WHAT TO DO
This exercise calls for the whole listing to be given again exactly, without images.

────

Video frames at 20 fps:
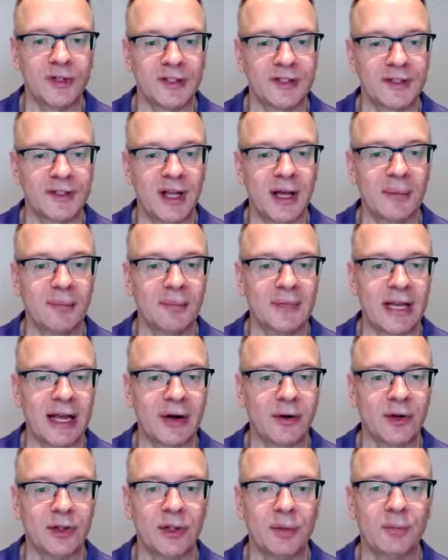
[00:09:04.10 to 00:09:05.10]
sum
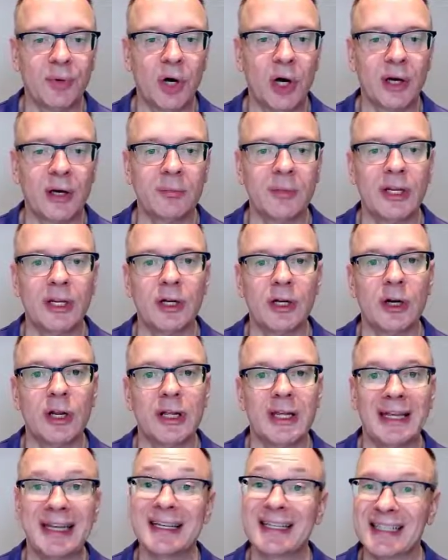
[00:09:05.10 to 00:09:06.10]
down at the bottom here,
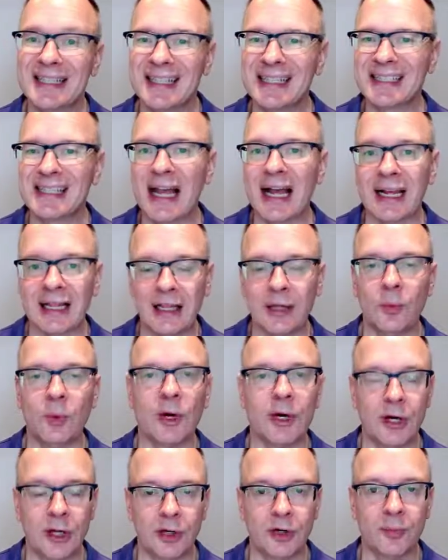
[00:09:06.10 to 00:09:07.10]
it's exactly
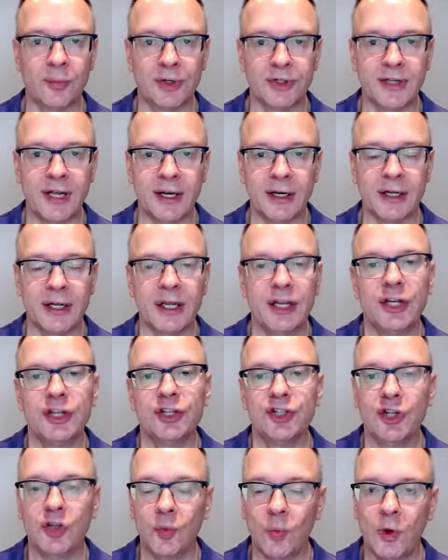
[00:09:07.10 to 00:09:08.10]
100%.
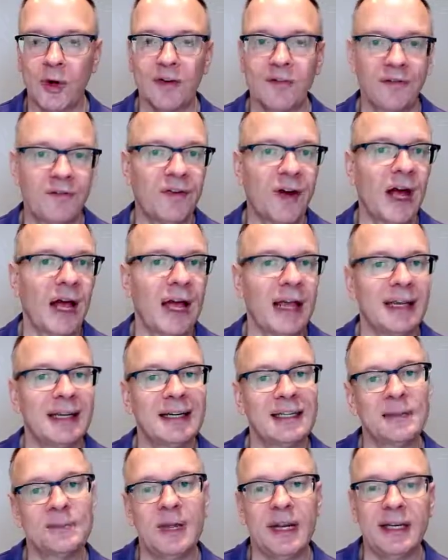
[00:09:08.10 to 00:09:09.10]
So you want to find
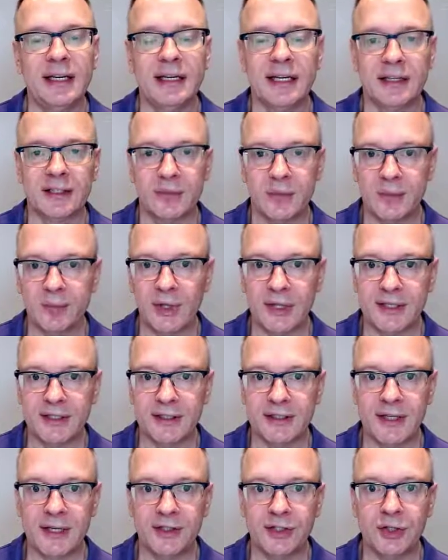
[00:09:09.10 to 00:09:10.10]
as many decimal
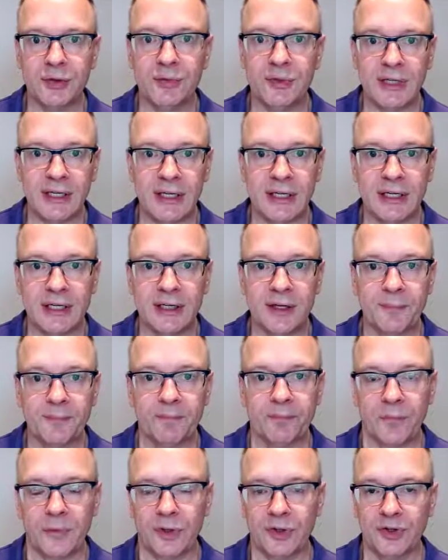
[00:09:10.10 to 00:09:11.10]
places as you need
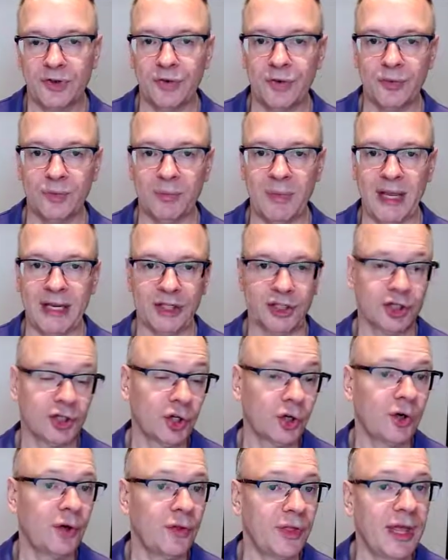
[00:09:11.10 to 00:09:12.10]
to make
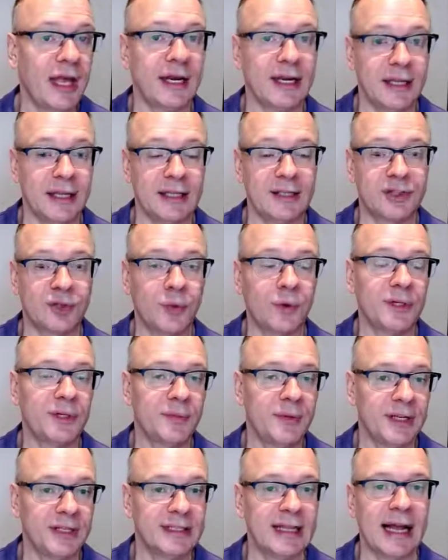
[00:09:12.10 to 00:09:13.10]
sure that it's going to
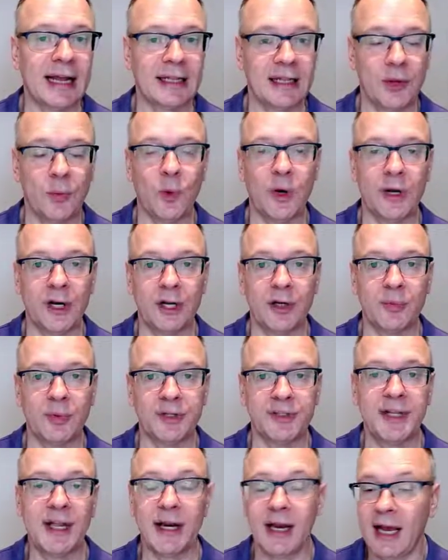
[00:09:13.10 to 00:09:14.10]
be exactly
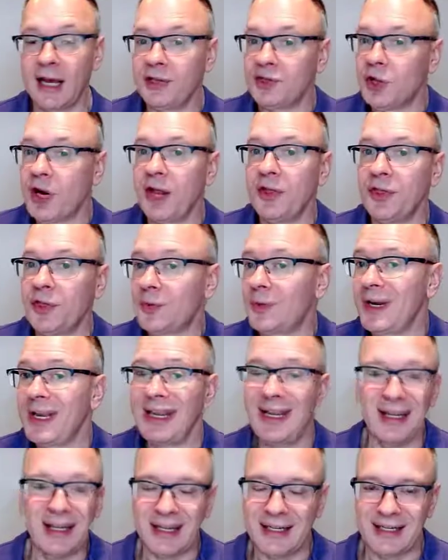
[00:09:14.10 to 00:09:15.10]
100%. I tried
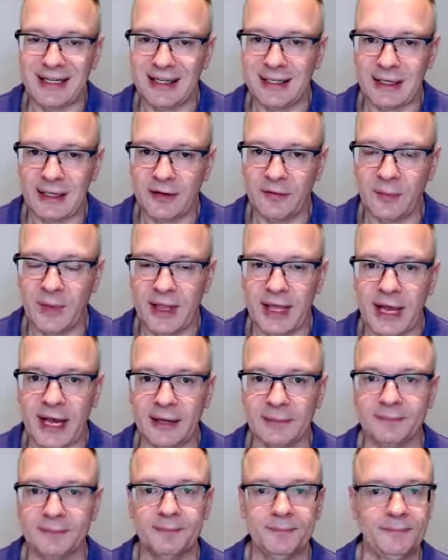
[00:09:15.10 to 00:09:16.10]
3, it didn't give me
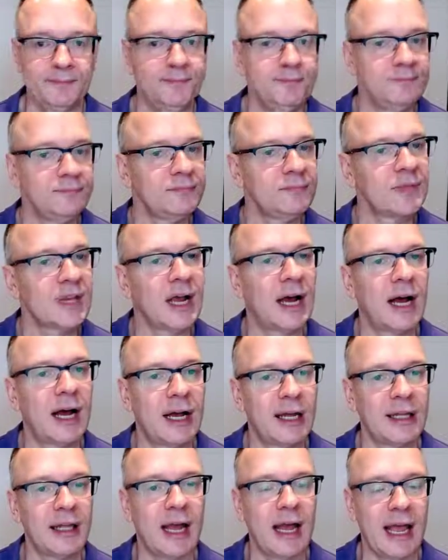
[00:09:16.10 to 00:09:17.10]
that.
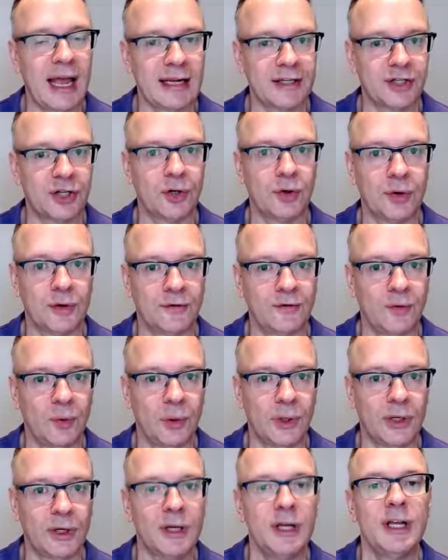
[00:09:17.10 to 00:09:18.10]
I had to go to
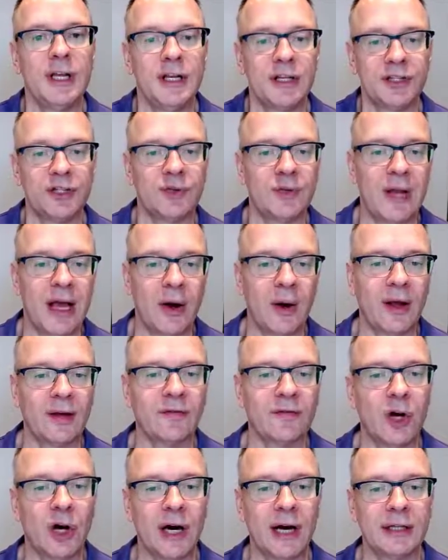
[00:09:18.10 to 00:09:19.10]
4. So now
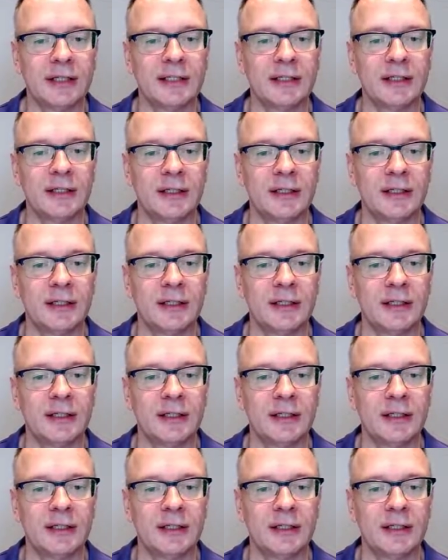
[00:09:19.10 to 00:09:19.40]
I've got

────

RESULT
Video frames at 20 fps:
[00:09:04.10 to 00:09:05.10]
sum
[00:09:05.10 to 00:09:06.10]
down at the bottom here,
[00:09:06.10 to 00:09:07.10]
it's exactly
[00:09:07.10 to 00:09:08.10]
100%.
[00:09:08.10 to 00:09:09.10]
So you want to find
[00:09:09.10 to 00:09:10.10]
as many decimal
[00:09:10.10 to 00:09:11.10]
places as you need
[00:09:11.10 to 00:09:12.10]
to make
[00:09:12.10 to 00:09:13.10]
sure that it's going to
[00:09:13.10 to 00:09:14.10]
be exactly
[00:09:14.10 to 00:09:15.10]
100%. I tried
[00:09:15.10 to 00:09:16.10]
3, it didn't give me
[00:09:16.10 to 00:09:17.10]
that.
[00:09:17.10 to 00:09:18.10]
I had to go to
[00:09:18.10 to 00:09:19.10]
4. So now
[00:09:19.10 to 00:09:19.40]
I've got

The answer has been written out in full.